[TASK DESCRIPTION] Copy the records below exactly as they stand. Leave out the pictures.

[Dataset entries]
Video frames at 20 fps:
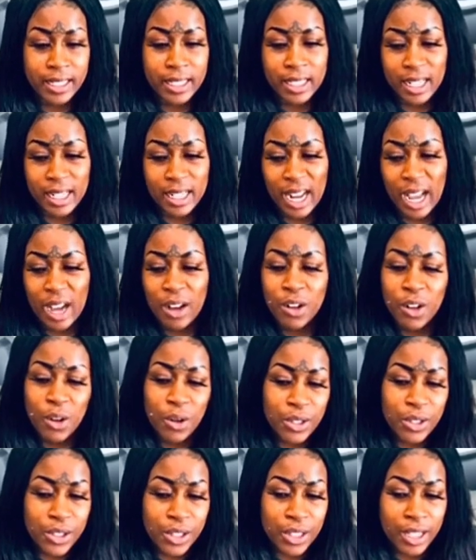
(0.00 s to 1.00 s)
and then I'll go
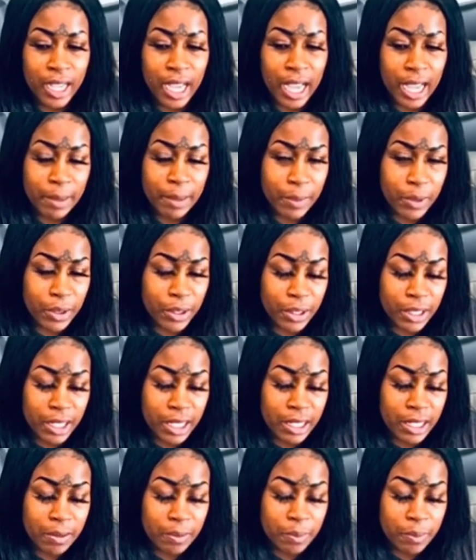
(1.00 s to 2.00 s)
into the guidebook
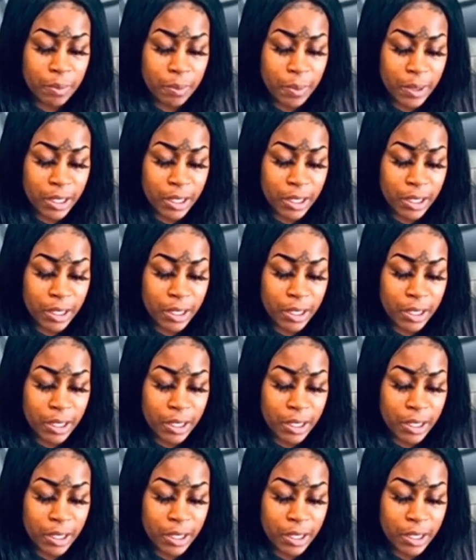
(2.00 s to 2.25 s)
and pick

[EXPECTED ANSWER]
Video frames at 20 fps:
(0.00 s to 1.00 s)
and then I'll go
(1.00 s to 2.00 s)
into the guidebook
(2.00 s to 2.25 s)
and pick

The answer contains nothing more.